09/06/2020 Salı Köşe yazarı V.T
Resûlullah efendimiz buyurdu ki: “Allahü teâlâya ve ahiret gününe iman
eden, komşusuna ikram etsin.''
Abdullah bin Zübeyr Humeydî hazretleri Tebe-i tabiînden büyük bir hadis
âlimidir. 219 (m. 834)’de Mekke-i Mükerreme'de vefat etti. Rivayet ettiği
hadîs-i şeriflerden bazıları:
Ebû Şureyh Ka’bî (radıyallahu anh) rivâyet etti. Resûlullah efendimiz
(sallallahü aleyhi ve sellem ) buyurdu ki: “Allahü teâlâya ve
ahiret gününe iman eden, komşusuna ikram etsin. Allahü teâlâya ve ahiret gününe
iman eden misafirine ikram etsin.”
Ömer bin Ebî Seleme rivayet etti. Ben Resûlullah efendimizin himayesinde
yetim bir çocuk olarak bulunuyordum. Elimi, yemek yerken çanağın çeşitli
yerlerine doğru hareket ettiriyordum. Bunun üzerine Resûlullah efendimiz “Ey
küçük! Yemek yiyeceğin zaman, Besmele söyle, sağ elin ile ye ve önünden
ye” buyurdu. Ondan sonra, Resûlullah efendimizin buyurduğu gibi yedim.''
Hâlid bin Velîd (radıyallahu anh) rivayet etti. Resûlullah efendimiz
buyurdu ki: “İnsanların kıyamet günü azabı en şiddetli olanı, dünyada iken
insanlara en çok eza ve cefa vermiş olan kimsedir.”
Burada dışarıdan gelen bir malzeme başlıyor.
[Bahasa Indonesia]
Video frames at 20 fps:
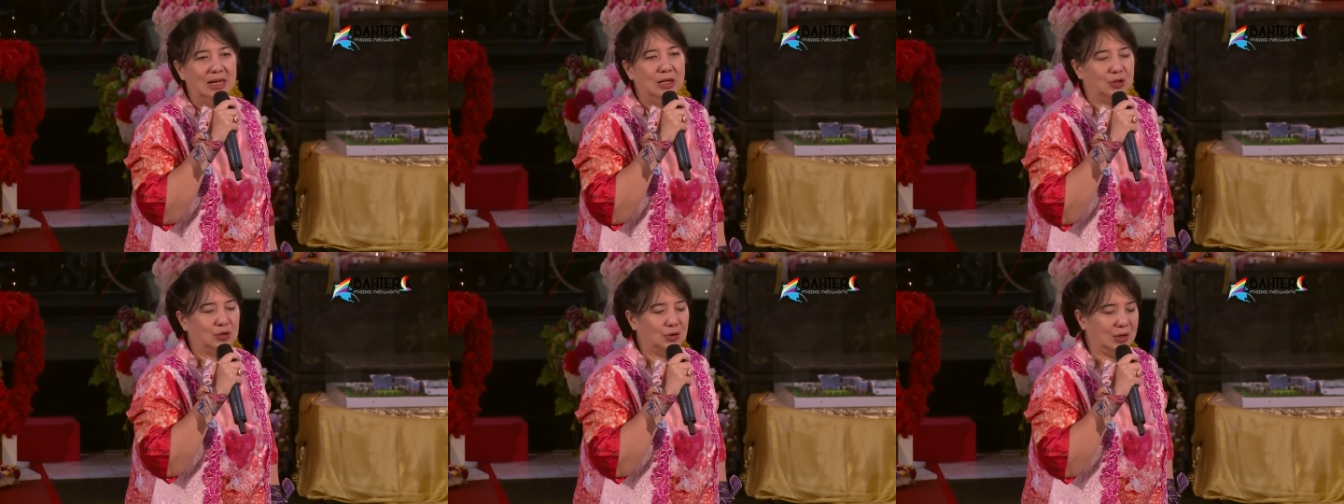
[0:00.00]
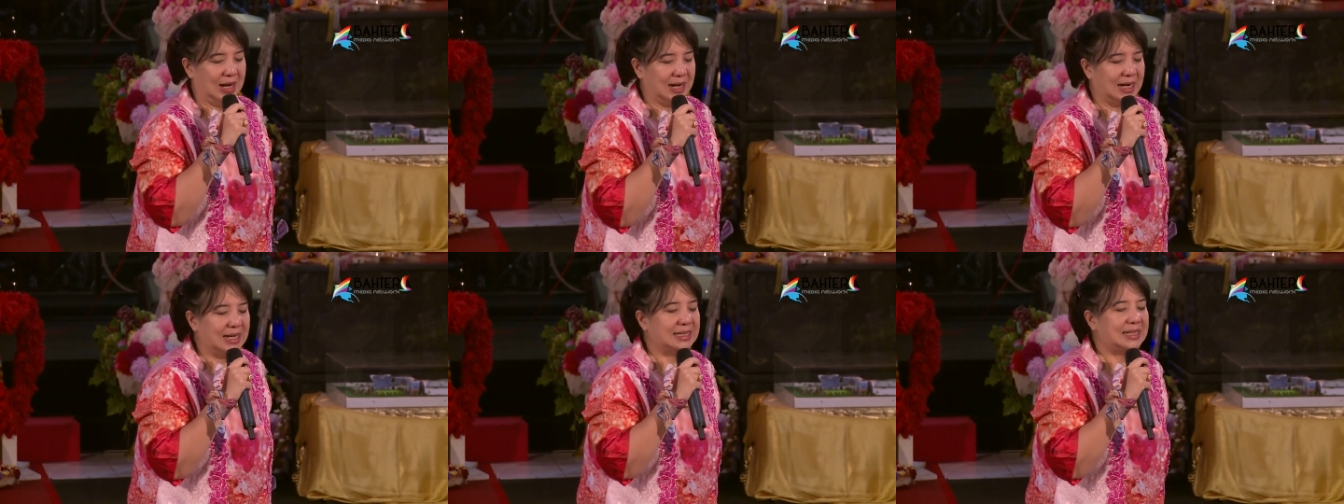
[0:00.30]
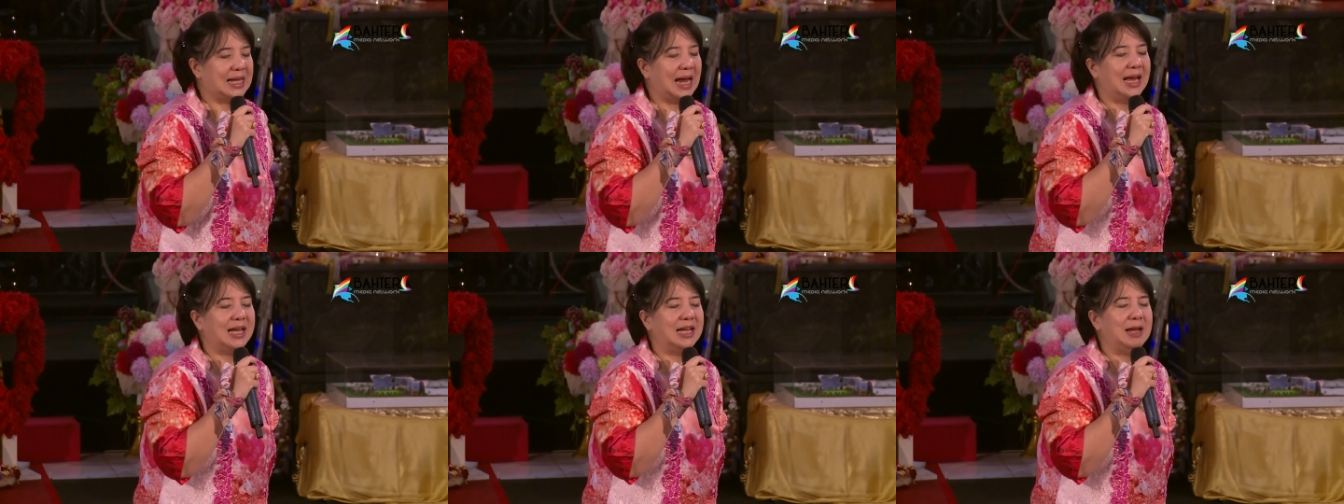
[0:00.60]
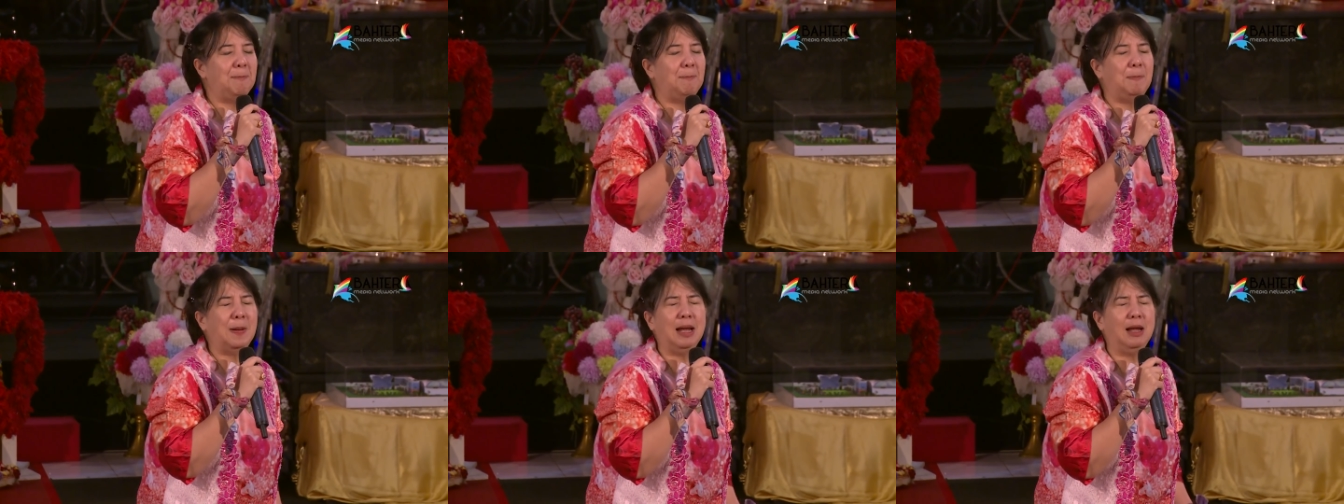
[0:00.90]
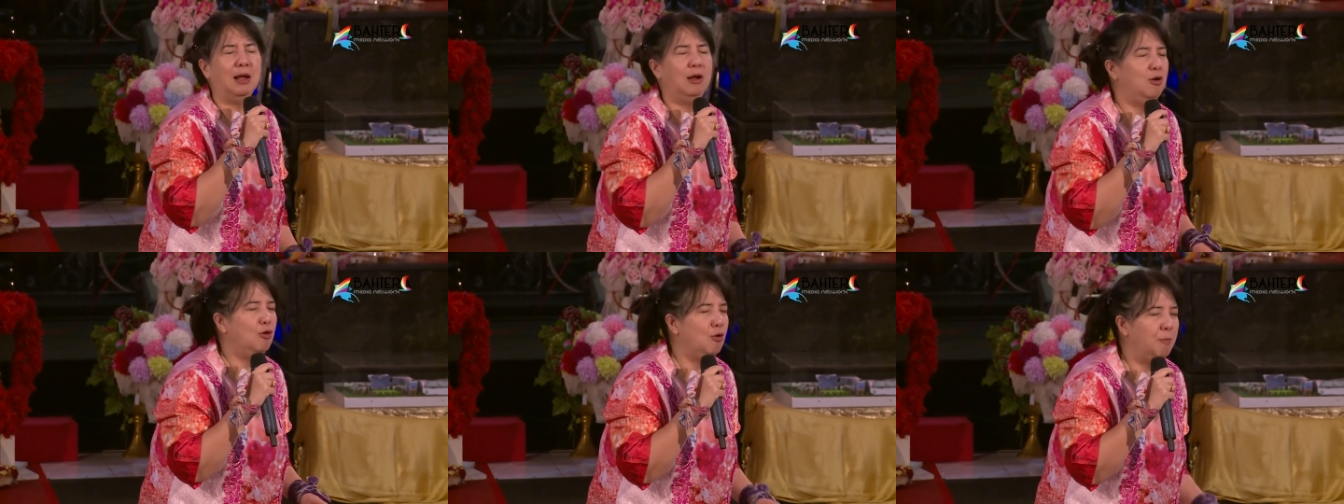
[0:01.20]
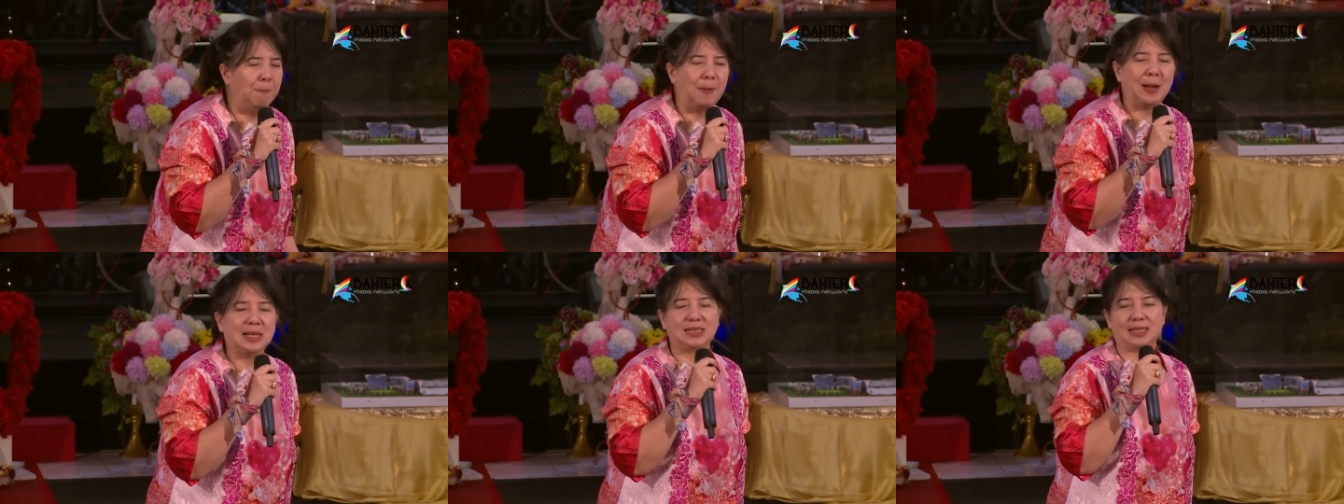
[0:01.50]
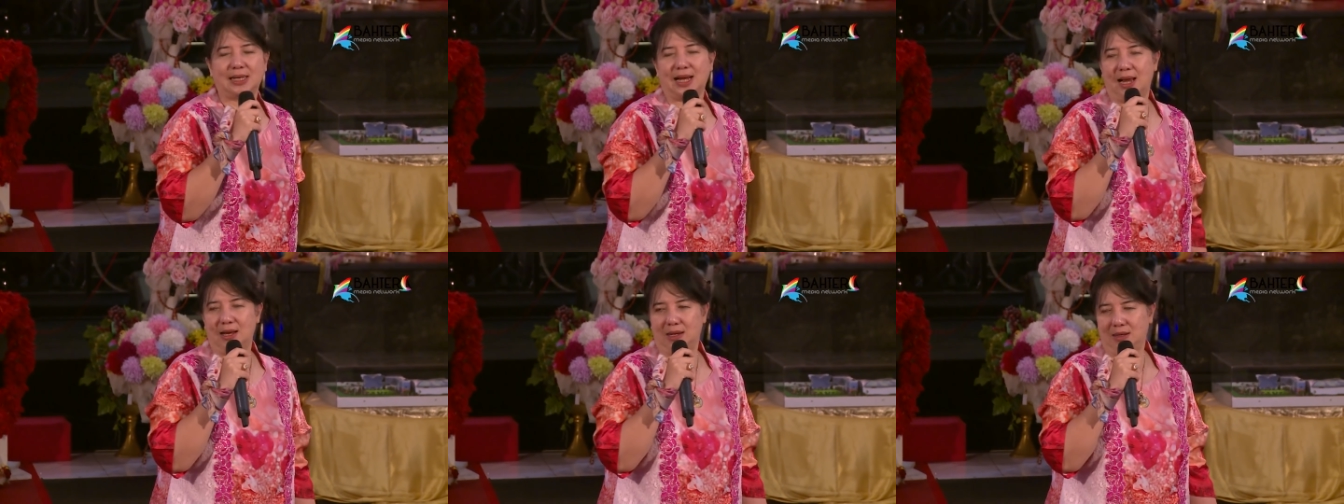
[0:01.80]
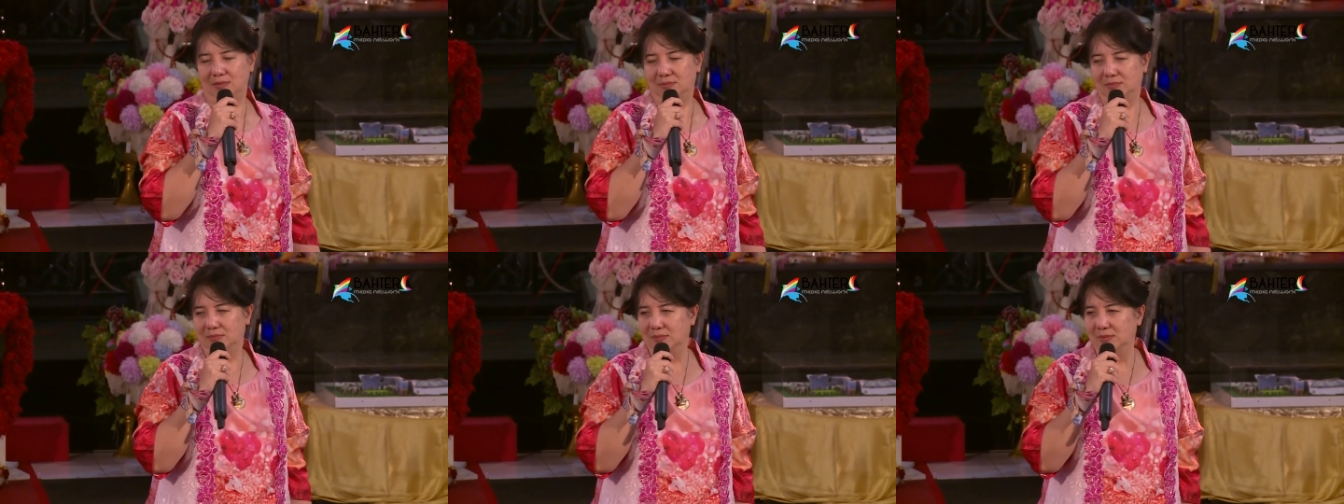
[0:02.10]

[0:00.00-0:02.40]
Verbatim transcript: Saudara saya ini pelupa sekali.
Ebû Katâde el Ensârî rivayet etti. Resûlullah efendimiz buyurdu
ki: “Sizden birisi mescide girdiği zaman, oturmadan önce iki rekat namaz
kılsın.”
Ebüd-derdâ rivayet etti. Resûlullah efendimiz buyurdu ki: “(Kıyamet
günü) terazide en ağır gelecek şey, güzel ahlaktır.”
Ebû Eyyûb el-Ensârî (radıyallahu anh) rivayet etti: Resûlullah
efendimiz buyurdu ki; “Kim Ramazan-ı şerif orucunu tutar, ondan sonra
Şevval ayından da altı gün tutarsa, bütün ömrü boyunca oruç tutmuş gibi olur.”
Muâz bin Cebel (radıyallahu anh) rivayet etti. Resûlullah efendimiz
buyurdu ki: “Kim, kalbinden ihlasla ve yakîn ile 'la ilahe illallah'
derse, Cennete girer ve ona Cehennem ateşi dokunmaz.”
Ümmü Seleme (radıyallahu anha) bildirdi. Resûlullah efendimiz sabah
namazından sonra “Allahım! Senden faydalı ilim, temiz rızık, kabul edilen
amel isterim” buyurdu.
Abdullah bin Mes’ûd bildirdi. Resûlullah efendimiz buyurdu ki: “Üçüncüyü yalnız bırakıp iki kişi aralarında gizli konuşmasınlar. Çünkü böyle yapmak, yalnız bırakılan o üçüncü şahsı üzer.”